- **Data extracts**:

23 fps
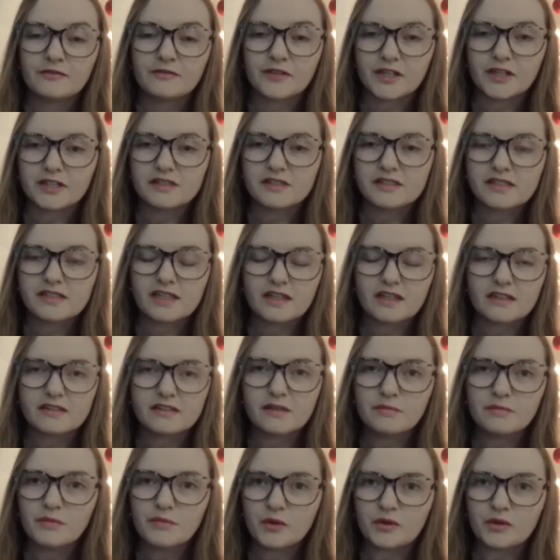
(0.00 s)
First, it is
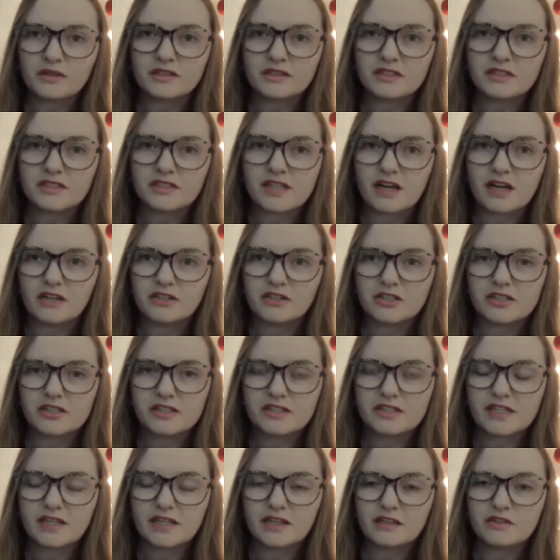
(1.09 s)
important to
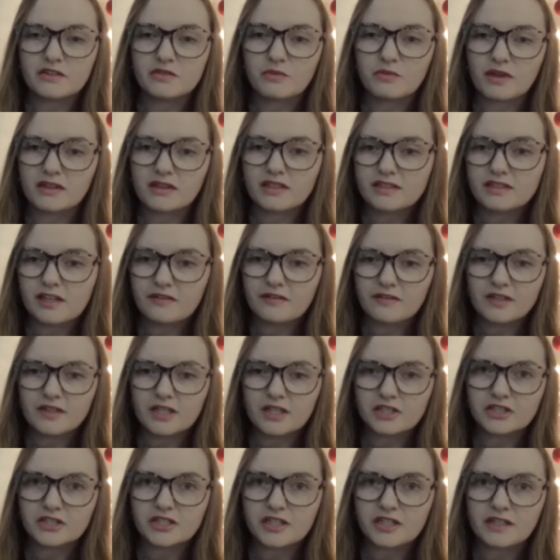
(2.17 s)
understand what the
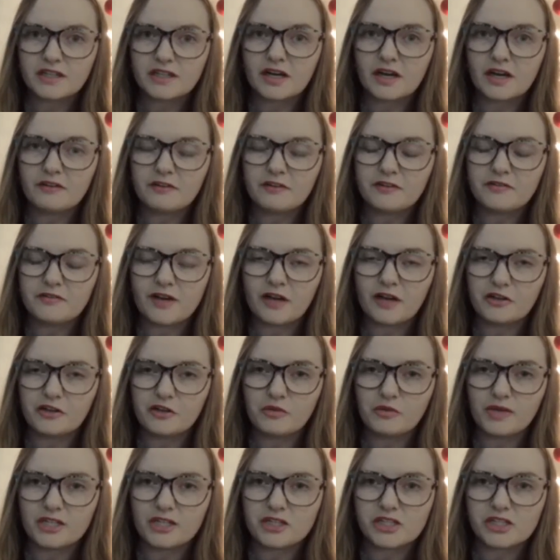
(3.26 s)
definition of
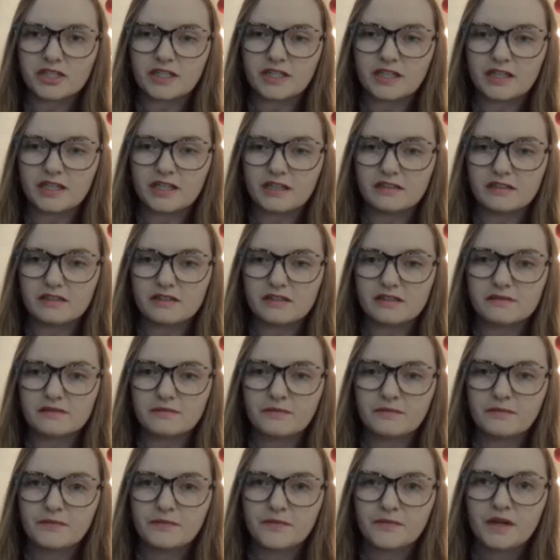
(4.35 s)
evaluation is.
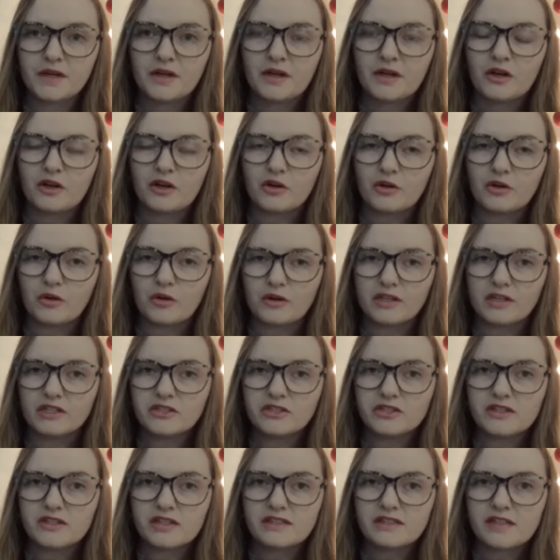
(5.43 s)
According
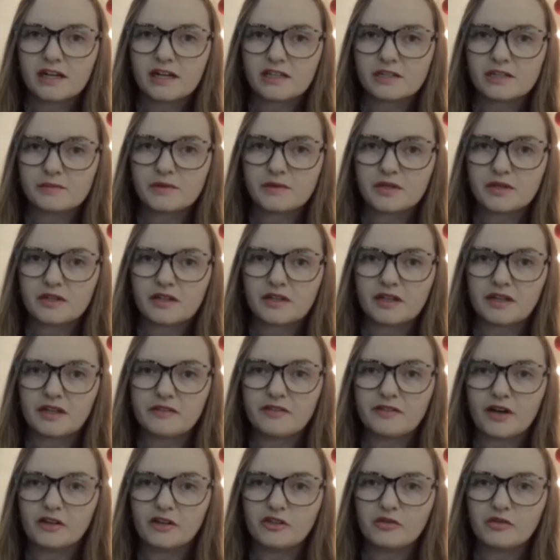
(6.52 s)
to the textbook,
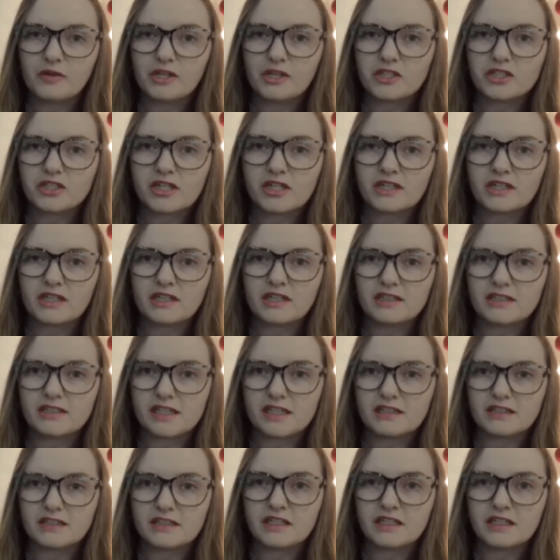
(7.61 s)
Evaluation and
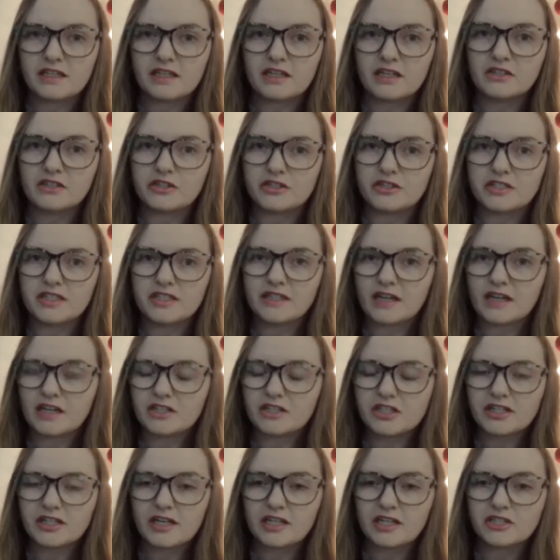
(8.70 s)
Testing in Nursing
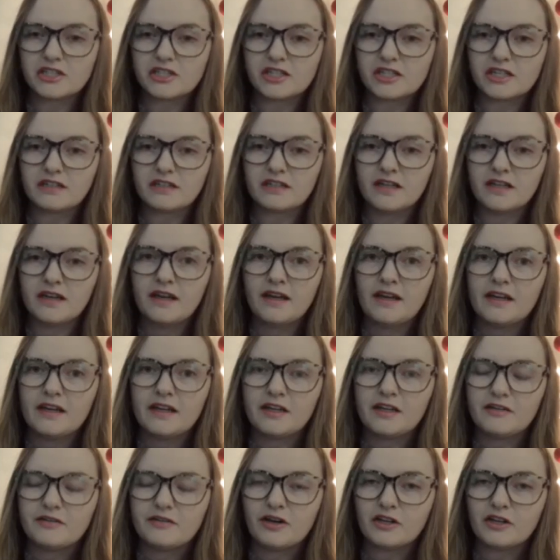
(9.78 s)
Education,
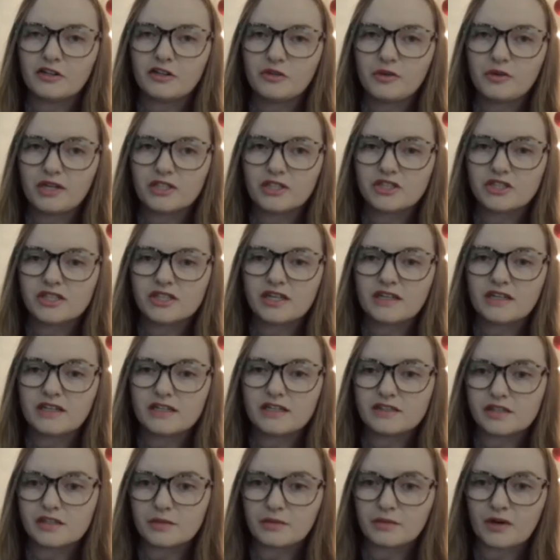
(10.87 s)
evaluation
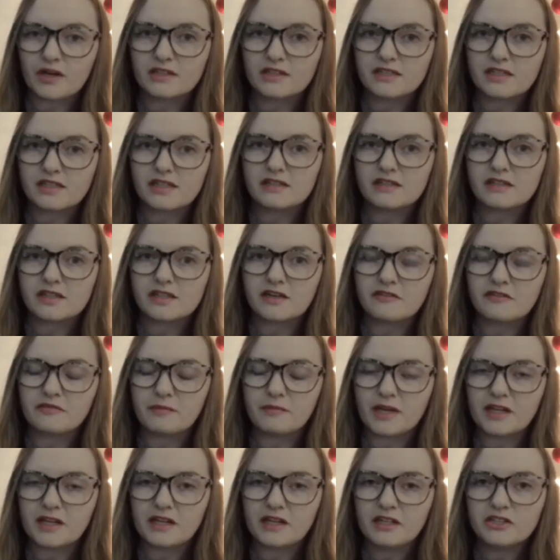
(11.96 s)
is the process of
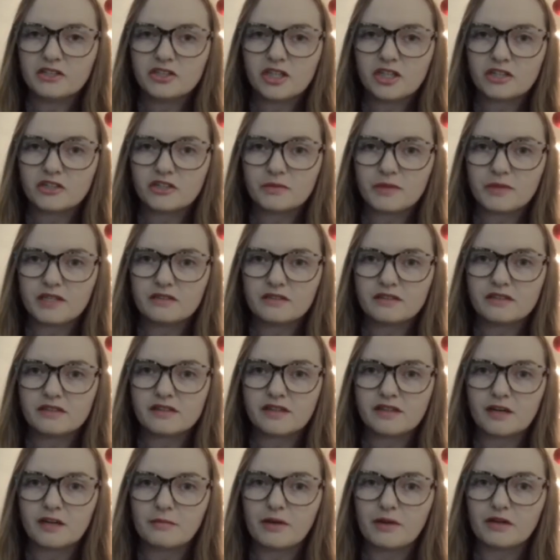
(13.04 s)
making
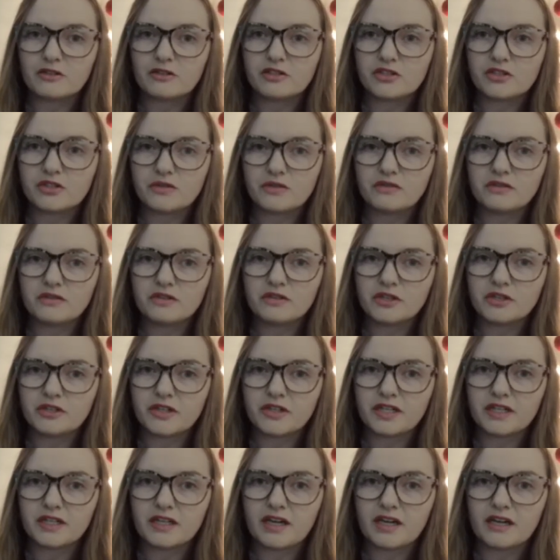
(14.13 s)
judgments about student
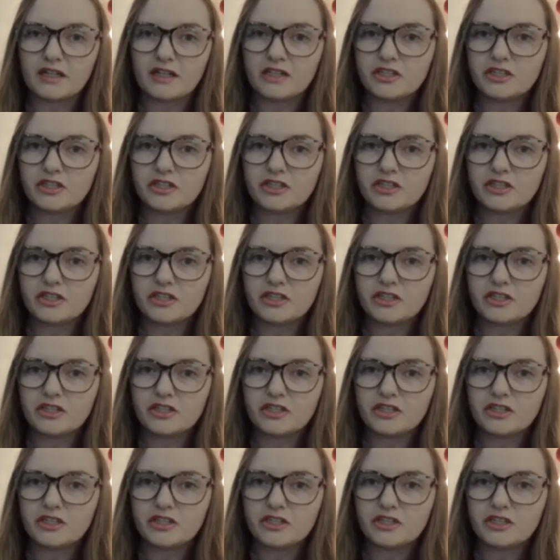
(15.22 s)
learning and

- **Requirement**:
Go through the entries above and write them out again exactly, images left behind.

- **Task output**:
23 fps
(0.00 s)
First, it is
(1.09 s)
important to
(2.17 s)
understand what the
(3.26 s)
definition of
(4.35 s)
evaluation is.
(5.43 s)
According
(6.52 s)
to the textbook,
(7.61 s)
Evaluation and
(8.70 s)
Testing in Nursing
(9.78 s)
Education,
(10.87 s)
evaluation
(11.96 s)
is the process of
(13.04 s)
making
(14.13 s)
judgments about student
(15.22 s)
learning and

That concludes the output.